“Abbiamo assistito alla morte dei western e ci sarà un giorno in cui i cinecomic faranno la stessa fine. […] Naturalmente ora i supereroi sono vivi e vegeti, ma credo che la cultura popolare sia fatta di cicli finiti. Ci sarà un giorno in cui i miti saranno soppiantati da un altro genere a cui magari stanno già pensando i registi della nuova generazione”. Correva l'anno 2015 quando Steven Spielberg, l'uomo che più di ogni altro ha contribuito a plasmare l'immaginario cinematografico mondiale, pronunciava queste dichiarazioni fataliste sul futuro del cinecomic all'interno del cinema americano e mondiale. Sarebbe interessante chiedergli nuovamente un'opinione in merito oggi, dopo che Avengers: Endgame, ultima fatica del Marvel Cinematic Universe, è riuscito a incassare più di un miliardo di dollari nei primi cinque giorni di programmazione.

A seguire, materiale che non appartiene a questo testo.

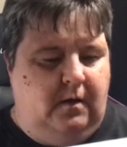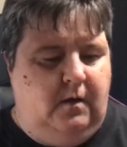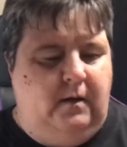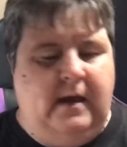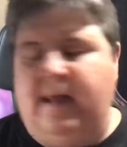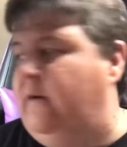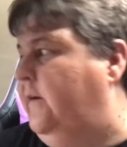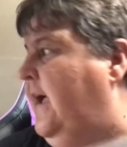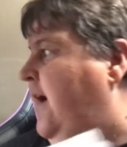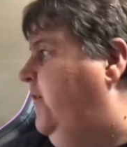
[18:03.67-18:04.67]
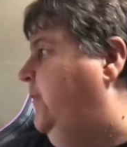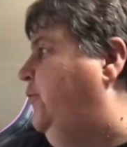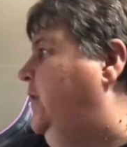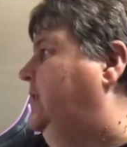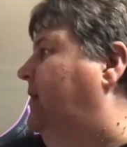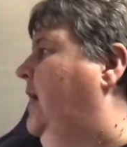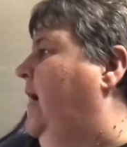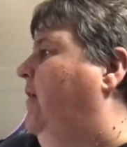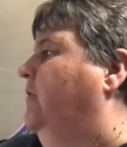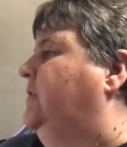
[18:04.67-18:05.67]
Yeah, I don't have it printed
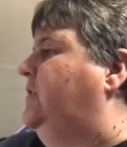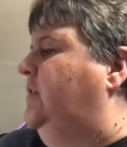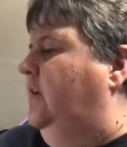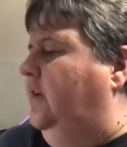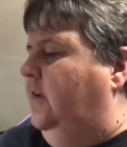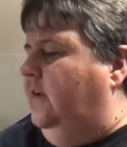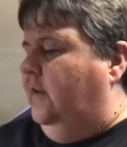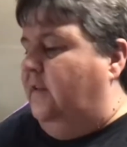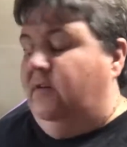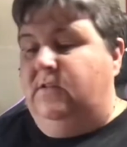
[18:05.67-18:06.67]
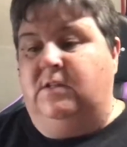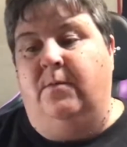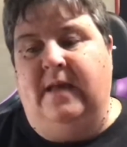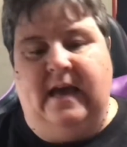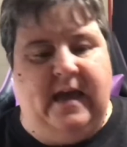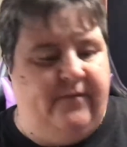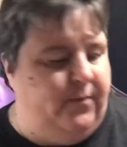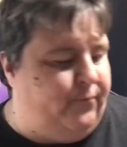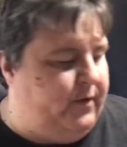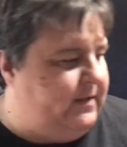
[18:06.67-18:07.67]
out. There's so many I
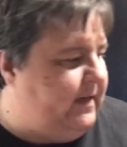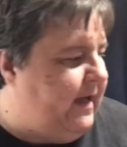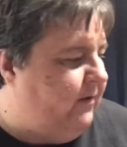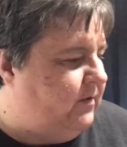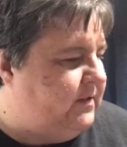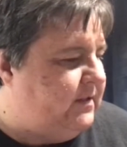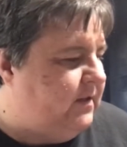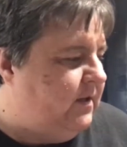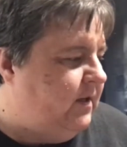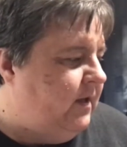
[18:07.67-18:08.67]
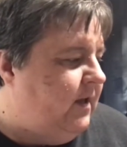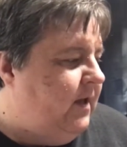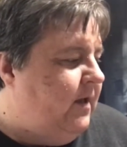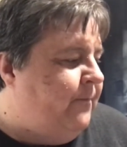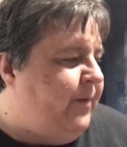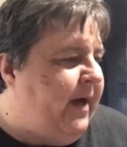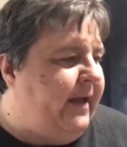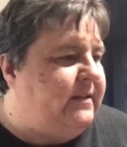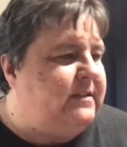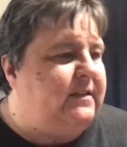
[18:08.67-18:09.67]
haven't printed out. But,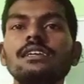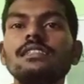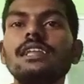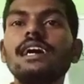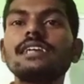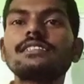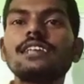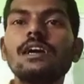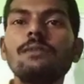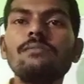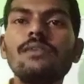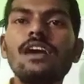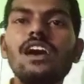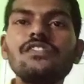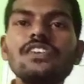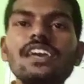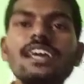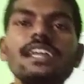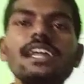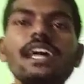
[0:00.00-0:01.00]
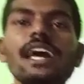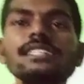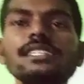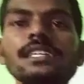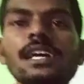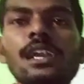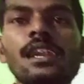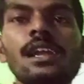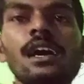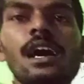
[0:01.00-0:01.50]
The sum of a
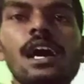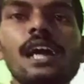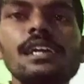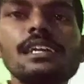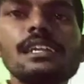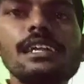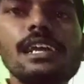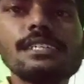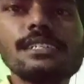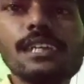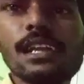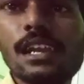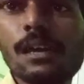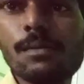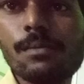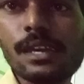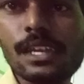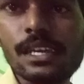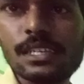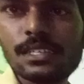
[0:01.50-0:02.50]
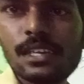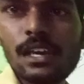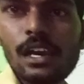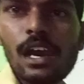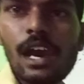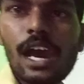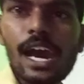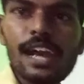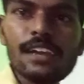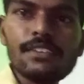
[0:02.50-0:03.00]
rational and irrational number is
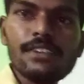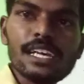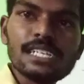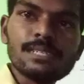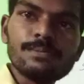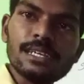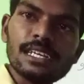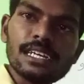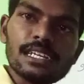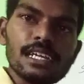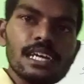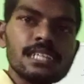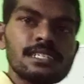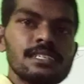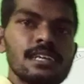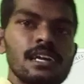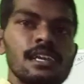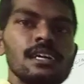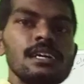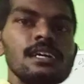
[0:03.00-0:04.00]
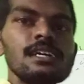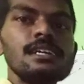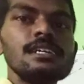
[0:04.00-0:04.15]
always be irrational.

Il finale scioccante di Infinity War ci aveva lasciati con gli Avengers e tutti gli eroi della Terra dimezzati dalla follia genocida di Thanos, ma a dispetto delle aspettative Endgame non si concentra sulla rivincita delle forze del Bene, è più interessato invece a ritrarre i suoi eroi nel momento più basso delle loro vite. Costretti a fare i conti con il lutto e il senso di colpa, Captain America e gli Avengers rimasti affrontano una tragica crisi d'identità attraverso un percorso a ritroso nelle proprie esistenze, dalla genesi ai trionfi fino all'inevitabile caduta. Dopo 11 anni e 22 film all'attivo, l'universo narrativo orchestrato da Kevin Feige giunge alla conclusione tanto attesa del suo primo ciclo di storie, e l'approccio introspettivo scelto dai fratelli Russo per l'ultimo (?) capitolo della saga fa emergere un dato fondamentale per l'analisi di un'opera cinematografica di tale portata: la volontà di tirare le somme sull'evoluzione del genere nel corso della decade e sulla sua lenta ma inesorabile conquista dell'immaginario mondiale.

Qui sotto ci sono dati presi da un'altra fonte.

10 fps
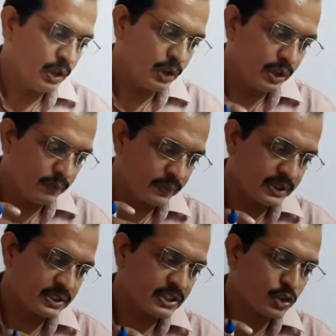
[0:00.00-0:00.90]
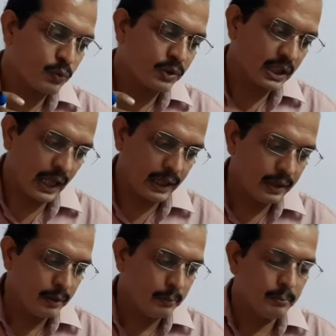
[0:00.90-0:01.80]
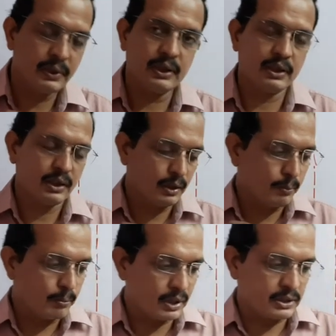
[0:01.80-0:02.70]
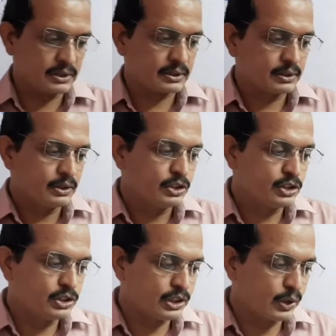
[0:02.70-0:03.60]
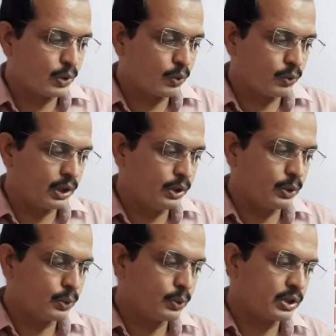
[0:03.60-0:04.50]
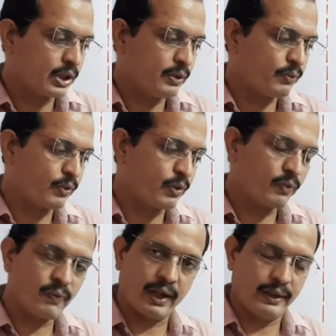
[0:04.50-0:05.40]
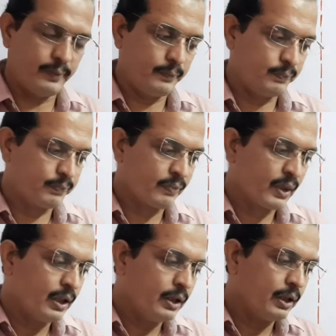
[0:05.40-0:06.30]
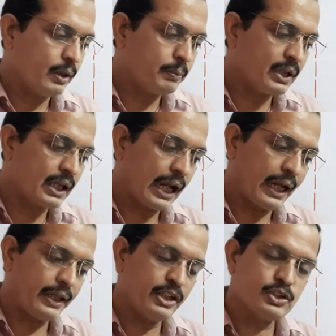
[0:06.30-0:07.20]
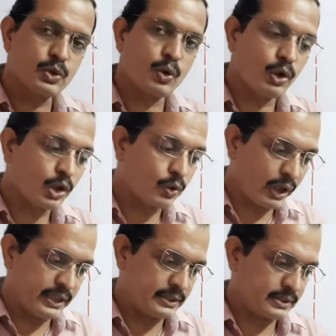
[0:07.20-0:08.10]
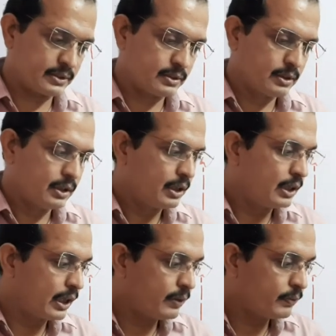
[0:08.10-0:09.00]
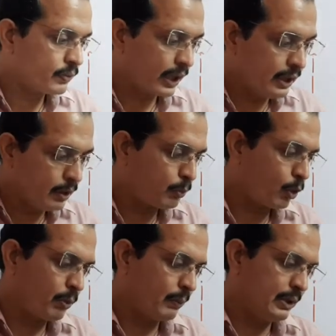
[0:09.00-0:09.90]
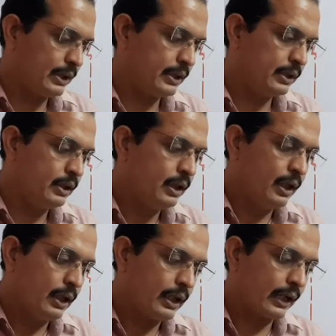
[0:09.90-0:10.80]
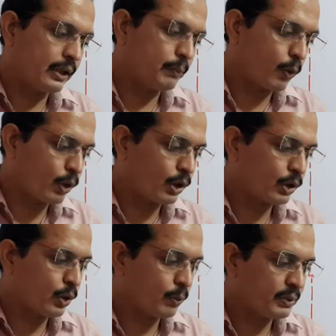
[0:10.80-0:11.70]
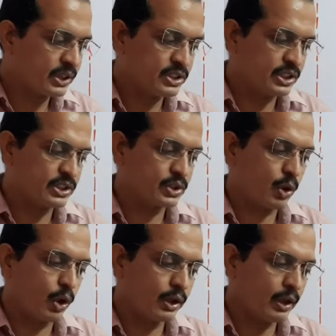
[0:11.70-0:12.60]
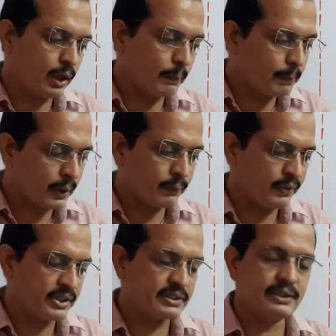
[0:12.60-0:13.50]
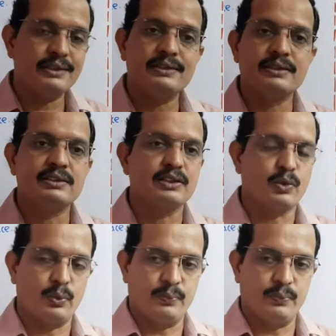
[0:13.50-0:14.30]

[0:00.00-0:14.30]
The faces of a die bear numbers 0, 1, 2, 3, 4, 5. If the die is rolled twice, then find the probability that the product of digits on the upper face is 0.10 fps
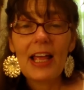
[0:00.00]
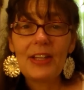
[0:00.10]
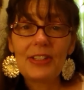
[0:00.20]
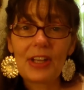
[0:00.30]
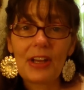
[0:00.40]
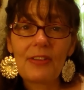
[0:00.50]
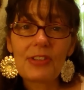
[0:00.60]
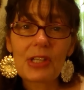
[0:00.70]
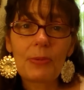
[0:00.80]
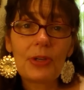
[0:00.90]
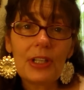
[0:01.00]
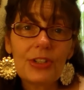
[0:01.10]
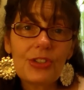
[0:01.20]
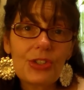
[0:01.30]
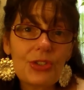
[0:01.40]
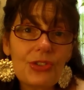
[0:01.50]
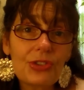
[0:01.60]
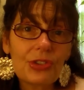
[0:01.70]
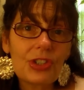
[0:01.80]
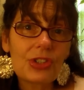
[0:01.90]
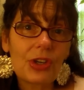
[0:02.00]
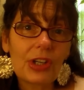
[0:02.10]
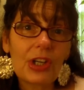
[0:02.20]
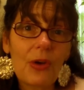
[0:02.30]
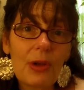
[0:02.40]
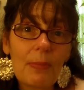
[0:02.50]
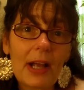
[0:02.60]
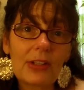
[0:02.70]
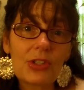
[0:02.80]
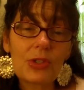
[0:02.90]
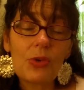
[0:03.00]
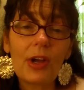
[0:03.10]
end of summer, and the children are going to start going back to school.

Il viaggio nel passato di Cap e soci diventa un tuffo nei ricordi di una generazione di spettatori che, fin dai tempi del primo Iron Man (2008), ha visto le proprie fila ingrossarsi a dismisura. Luoghi, eventi e parole di tutti i film precedenti vengono miscelati e riproposti sullo schermo, mettendo in luce pregi e difetti di un universo narrativo che ha pochi eguali nella storia. Come per le pagelle scolastiche di fine anno, Kevin Feige vuole dare i voti alle proprie fatiche, dalle più riuscite a quelle più deludenti, con il folle obiettivo di condensare un'intera decade di cinema in un unico film che onora i suoi predecessori e ne mette in pratica gli insegnamenti. Il risultato finale è un'opera mondo che sfonda le barriere del proprio genere, calamita l'attenzione di appassionati e neofiti e restituisce al cinema la sua funzione di rito collettivo. Basterebbe vedere la lunghissima battaglia finale tra Thanos e gli Avengers per comprendere la vera forza della macchina produttiva dei Marvel Studios: la capacità di sfruttare al massimo le potenzialità del grande schermo, di intrattenere e coinvolgere il pubblico in sala senza mai limitarsi di accontentare le aspettative ma solo superandole.

A conti fatti, anche le tanto discusse candidature agli Oscar di Black Panther assumono connotati diversi dopo l'uscita in sala di Endgame: i film per nerd e appassionati di fumetti che meritavano poca importanza sono diventati la spina dorsale dell'industria hollywoodiana, e il loro riconoscimento da parte dell'establishment è simbolo di una stagione di cinema ben lontana dall'esaurirsi. Difficile non pensare che, da qualche parte, Stan Lee stia ridendo di gusto nel vedere la sua creazione editoriale all'apice della popolarità e le sue fantasie superumaniste portate in trionfo come mai prima d'ora.